Ronny Revollar

Personal information
- Full name: Ronny Dwig Revollar Miranda
- Date of birth: 26 February 1976 (age 49)
- Place of birth: Lima, Peru
- Position(s): Defender

Team information
- Current team: ADA Cajabamba (manager)

Youth career
- Alianza Lima
- Sport Boys

Senior career*
- Years: Team / Apps / (Gls)
- 1996: Hijos de Yurimaguas
- 1997: Bella Esperanza
- 1998: Alfonso Ugarte
- 1999: Telefunken 20
- 2000: Deportivo Wanka
- 2002: Las Torres de Limatambo
- 2003: San Francisco de Borja
- 2004: Deport San Borja

Managerial career
- 2009: Academia Tito Drago
- 2010: Deport San Borja
- 2011: Las Torres de Limatambo
- 2012: San Agustín
- 2013: San Francisco de Borja
- 2014: Deport San Borja
- 2017: Alianza Universidad (assistant)
- 2018–2021: Alianza Universidad
- 2022: Deportivo Llacuabamba
- 2022: Deportivo Verdecocha
- 2023: Atlético Verdún
- 2023: Alfonso Ugarte
- 2024: Miguel Grau de Abancay
- 2024–: ADA Cajabamba

= Ronny Revollar =

Peruvian football manager (born 1976

Ronny Dwig Revollar Miranda (born 26 February 1976) is a Peruvian football manager and former player who played as a defender.

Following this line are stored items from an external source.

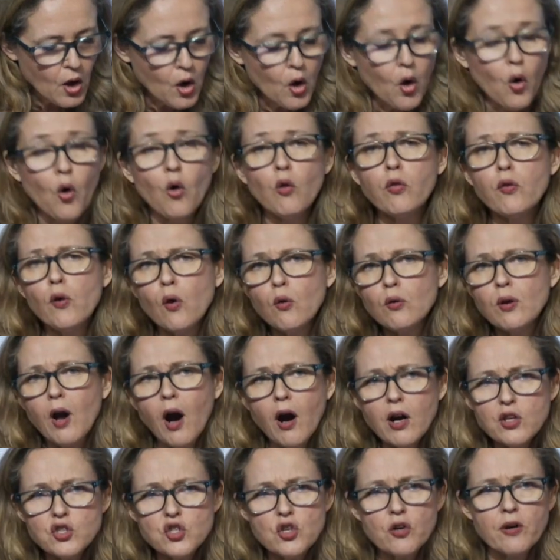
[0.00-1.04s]
Although
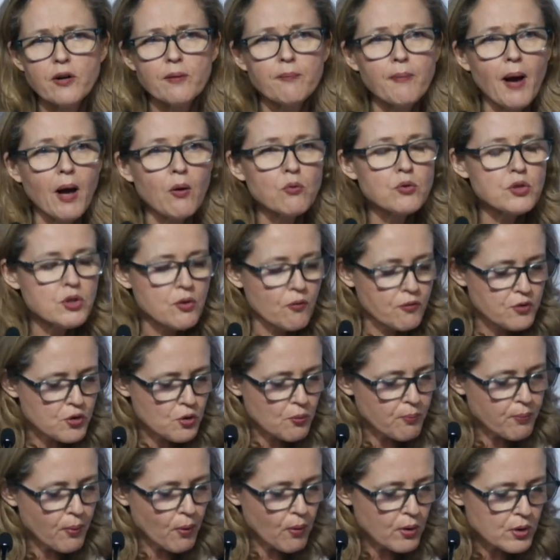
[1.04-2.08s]
larger amounts of
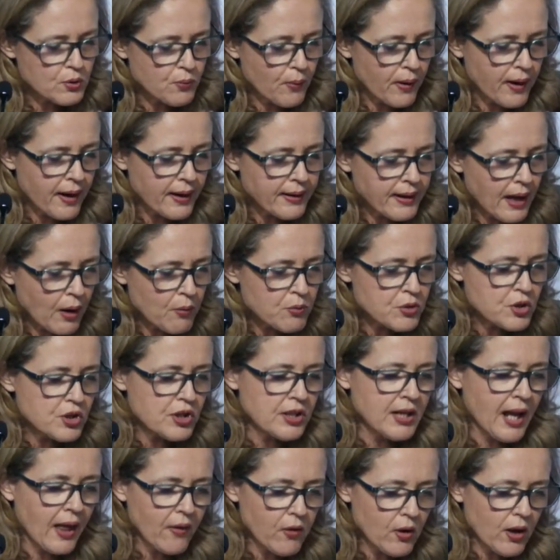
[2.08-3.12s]
support were announced
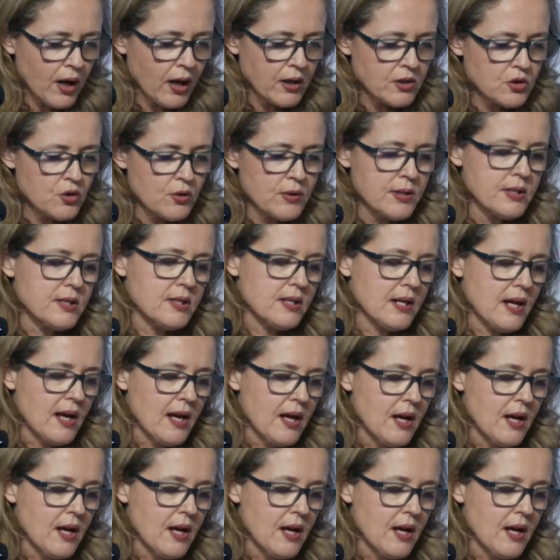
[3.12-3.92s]
in other countries,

He is the current manager of ADA Cajabamba.

==Playing career==
Born Lima, Revollar represented Alianza Lima and Sport Boys as a youth. He made his senior debut in 1996 with Segunda División side Hijos de Yurimaguas, and represented fellow league team Bella Esperanza in the following year.

In 1999, Revollar played in the Copa Perú with Alfonso Ugarte de Puno. After another year in the second division with Telefunken 20, he made his Primera División debut in 2001 with Deportivo Wanka.

Revollar would subsequently resume his career in the lower levels, representing Las Torres de Limatambo, San Francisco de Borja and Deport San Borja. He retired with the latter in 2004, aged 28.

==Managerial career==
After starting his career in the lower leagues, mainly associated to the clubs he represented as a player, Revollar joined Alianza Universidad in February 2016, as a youth coordinator. He was the assistant manager for the 2017 season, and was named manager for the 2018 campaign.

Revollar finished as runners-up in the Copa Perú with Alianza for the 2018, and achieved promotion to the top tier in the play-offs.